Data for the task -
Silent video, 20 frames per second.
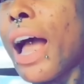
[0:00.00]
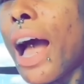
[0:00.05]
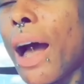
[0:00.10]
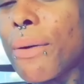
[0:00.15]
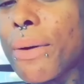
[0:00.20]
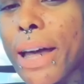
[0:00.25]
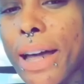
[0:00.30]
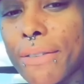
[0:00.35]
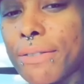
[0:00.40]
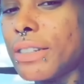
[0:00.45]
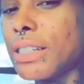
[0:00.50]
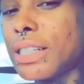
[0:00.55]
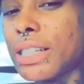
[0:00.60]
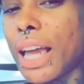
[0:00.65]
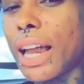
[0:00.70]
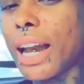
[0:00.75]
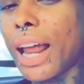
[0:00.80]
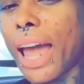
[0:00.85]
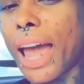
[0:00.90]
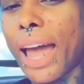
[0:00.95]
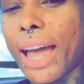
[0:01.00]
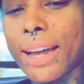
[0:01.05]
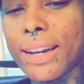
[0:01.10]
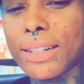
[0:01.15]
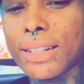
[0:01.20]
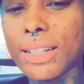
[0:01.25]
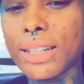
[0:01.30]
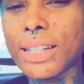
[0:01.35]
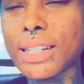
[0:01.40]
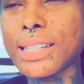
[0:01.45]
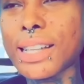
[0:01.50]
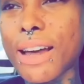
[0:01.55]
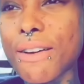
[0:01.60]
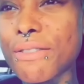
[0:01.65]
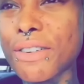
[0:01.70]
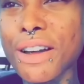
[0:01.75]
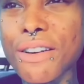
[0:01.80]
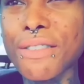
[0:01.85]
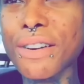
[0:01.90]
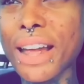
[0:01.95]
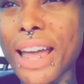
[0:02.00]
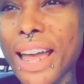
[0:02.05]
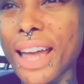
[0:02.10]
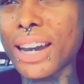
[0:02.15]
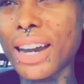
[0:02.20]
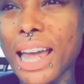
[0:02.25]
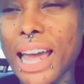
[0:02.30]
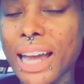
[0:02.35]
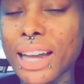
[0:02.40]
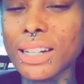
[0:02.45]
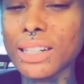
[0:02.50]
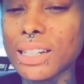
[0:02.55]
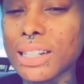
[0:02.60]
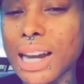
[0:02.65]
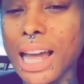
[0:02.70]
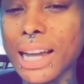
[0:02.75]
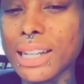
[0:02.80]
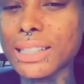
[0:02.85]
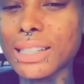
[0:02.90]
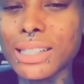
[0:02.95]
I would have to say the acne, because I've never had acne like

Activity - The entries above must be restated exactly in the answer, and the pictures left out.

Result of this exercise -
Silent video, 20 frames per second.
[0:00.00]
[0:00.05]
[0:00.10]
[0:00.15]
[0:00.20]
[0:00.25]
[0:00.30]
[0:00.35]
[0:00.40]
[0:00.45]
[0:00.50]
[0:00.55]
[0:00.60]
[0:00.65]
[0:00.70]
[0:00.75]
[0:00.80]
[0:00.85]
[0:00.90]
[0:00.95]
[0:01.00]
[0:01.05]
[0:01.10]
[0:01.15]
[0:01.20]
[0:01.25]
[0:01.30]
[0:01.35]
[0:01.40]
[0:01.45]
[0:01.50]
[0:01.55]
[0:01.60]
[0:01.65]
[0:01.70]
[0:01.75]
[0:01.80]
[0:01.85]
[0:01.90]
[0:01.95]
[0:02.00]
[0:02.05]
[0:02.10]
[0:02.15]
[0:02.20]
[0:02.25]
[0:02.30]
[0:02.35]
[0:02.40]
[0:02.45]
[0:02.50]
[0:02.55]
[0:02.60]
[0:02.65]
[0:02.70]
[0:02.75]
[0:02.80]
[0:02.85]
[0:02.90]
[0:02.95]
I would have to say the acne, because I've never had acne like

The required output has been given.